About the Practical Course
This EMBO Practical Course aims to teach participants how to integrate structural biology approaches to expedite characterization of large macromolecular complexes from the atomic to cellular scale. Lectures and practical sessions will explain the techniques used to produce, purify, reconstitute and characterize multi-subunit protein and protein/nucleic acid complexes for structural analysis.
Specifically, this EMBO Practical Course will cover multi-subunit protein expression in bacteria, insect and mammalian cells; production, folding, and purification of non-coding RNAs; affinity, electrophoretic and centrifugation methods to isolate and purify sub-complexes and holocomplexes; biochemical and biophysical experiments that inform on the stoichiometric and conformational homogeneity of complexes; and strategies for determining the overall 3D architecture of large macromolecular assemblies and ultimately their structure at atomic or pseudo-atomic resolution.

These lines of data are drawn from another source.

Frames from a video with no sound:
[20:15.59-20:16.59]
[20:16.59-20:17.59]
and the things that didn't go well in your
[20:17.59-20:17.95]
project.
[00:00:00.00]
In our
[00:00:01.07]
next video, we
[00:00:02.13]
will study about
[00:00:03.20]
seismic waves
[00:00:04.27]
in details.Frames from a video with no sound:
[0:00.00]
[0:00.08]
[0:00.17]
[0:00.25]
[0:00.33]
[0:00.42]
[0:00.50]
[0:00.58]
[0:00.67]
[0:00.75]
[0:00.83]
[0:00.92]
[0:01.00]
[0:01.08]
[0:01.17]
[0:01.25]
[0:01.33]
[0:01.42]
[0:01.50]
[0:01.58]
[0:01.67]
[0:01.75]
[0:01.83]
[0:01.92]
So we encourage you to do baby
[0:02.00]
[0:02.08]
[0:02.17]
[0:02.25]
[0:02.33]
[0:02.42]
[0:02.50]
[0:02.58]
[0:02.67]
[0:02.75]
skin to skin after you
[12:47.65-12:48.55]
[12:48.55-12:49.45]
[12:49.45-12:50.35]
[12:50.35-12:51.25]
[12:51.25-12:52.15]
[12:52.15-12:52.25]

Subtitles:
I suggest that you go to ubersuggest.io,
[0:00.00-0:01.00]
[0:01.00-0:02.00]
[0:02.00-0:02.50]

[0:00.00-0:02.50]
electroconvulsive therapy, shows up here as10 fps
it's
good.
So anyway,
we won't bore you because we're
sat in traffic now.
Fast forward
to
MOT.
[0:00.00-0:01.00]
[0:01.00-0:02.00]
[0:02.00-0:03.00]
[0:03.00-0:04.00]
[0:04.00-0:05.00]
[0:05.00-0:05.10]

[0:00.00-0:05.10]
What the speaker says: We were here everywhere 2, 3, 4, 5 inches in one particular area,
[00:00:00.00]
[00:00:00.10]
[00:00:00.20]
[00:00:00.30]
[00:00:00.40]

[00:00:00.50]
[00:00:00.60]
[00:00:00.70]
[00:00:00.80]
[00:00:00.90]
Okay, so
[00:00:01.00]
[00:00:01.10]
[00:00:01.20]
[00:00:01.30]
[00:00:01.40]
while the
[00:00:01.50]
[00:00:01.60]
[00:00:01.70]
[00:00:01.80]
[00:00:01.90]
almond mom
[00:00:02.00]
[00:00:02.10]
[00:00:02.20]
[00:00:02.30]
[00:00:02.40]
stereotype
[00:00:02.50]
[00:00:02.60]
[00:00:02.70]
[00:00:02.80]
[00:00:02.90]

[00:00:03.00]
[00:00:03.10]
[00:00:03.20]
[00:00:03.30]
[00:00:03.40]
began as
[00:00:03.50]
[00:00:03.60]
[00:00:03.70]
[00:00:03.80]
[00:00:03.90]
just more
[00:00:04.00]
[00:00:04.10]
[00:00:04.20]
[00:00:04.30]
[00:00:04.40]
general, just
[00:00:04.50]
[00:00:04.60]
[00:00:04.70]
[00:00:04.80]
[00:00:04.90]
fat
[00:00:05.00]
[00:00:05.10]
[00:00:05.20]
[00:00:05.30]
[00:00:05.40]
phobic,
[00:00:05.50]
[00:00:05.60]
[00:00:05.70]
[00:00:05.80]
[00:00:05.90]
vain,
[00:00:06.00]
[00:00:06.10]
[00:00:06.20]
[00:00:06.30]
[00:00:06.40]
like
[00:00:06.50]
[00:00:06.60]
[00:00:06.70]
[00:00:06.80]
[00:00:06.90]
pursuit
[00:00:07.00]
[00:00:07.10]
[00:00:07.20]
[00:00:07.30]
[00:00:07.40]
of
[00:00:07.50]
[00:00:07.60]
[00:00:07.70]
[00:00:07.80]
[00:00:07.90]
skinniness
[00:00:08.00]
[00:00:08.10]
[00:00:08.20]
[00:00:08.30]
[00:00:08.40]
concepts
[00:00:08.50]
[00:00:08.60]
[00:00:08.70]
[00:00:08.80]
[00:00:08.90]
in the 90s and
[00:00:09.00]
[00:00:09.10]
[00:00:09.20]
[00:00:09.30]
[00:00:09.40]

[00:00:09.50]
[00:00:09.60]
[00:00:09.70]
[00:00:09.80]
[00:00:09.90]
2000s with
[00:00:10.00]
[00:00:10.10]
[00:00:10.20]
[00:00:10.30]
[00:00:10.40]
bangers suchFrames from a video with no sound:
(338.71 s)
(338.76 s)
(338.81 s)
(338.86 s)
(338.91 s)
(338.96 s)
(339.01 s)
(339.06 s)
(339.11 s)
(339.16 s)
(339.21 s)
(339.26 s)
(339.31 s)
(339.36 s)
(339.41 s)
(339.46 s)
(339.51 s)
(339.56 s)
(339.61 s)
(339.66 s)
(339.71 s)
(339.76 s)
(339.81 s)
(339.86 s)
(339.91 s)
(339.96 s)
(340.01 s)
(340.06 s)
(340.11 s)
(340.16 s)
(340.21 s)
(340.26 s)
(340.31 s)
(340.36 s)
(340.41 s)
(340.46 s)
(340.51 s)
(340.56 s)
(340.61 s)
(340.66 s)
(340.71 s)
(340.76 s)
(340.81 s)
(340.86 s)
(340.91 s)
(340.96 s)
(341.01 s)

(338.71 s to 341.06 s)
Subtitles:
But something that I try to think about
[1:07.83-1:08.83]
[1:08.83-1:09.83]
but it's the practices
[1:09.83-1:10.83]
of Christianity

Special emphasis will be placed on:
(i) the latest advances in producing targets directly from endogenous or recombinant sources or from cell free approaches (including production of RNA by in vitro transcription), and in reconstituting complexes from individually purified components or sub-complexes;
(ii) techniques for assessing and improving sample quality (homogeneity, stoichiometry, monodispersity); and
(iii) integration of structure determination methods (serial crystallography, cryo-electron microscopy, small-angle scattering, NMR, atomic force microscopy, native mass spectrometry, FRET, super-resolution light microscopy) to obtain a multi-resolution view of a given complex.
About EMBO Courses and Workshops
EMBO Courses and Workshops are selected for their excellent scientific quality and timelines, provision of good networking activities for all participants and speaker gender diversity (at least 40% of speakers must be from the underrepresented gender).
Organisers are encouraged to implement measures to make the meeting environmentally more sustainable.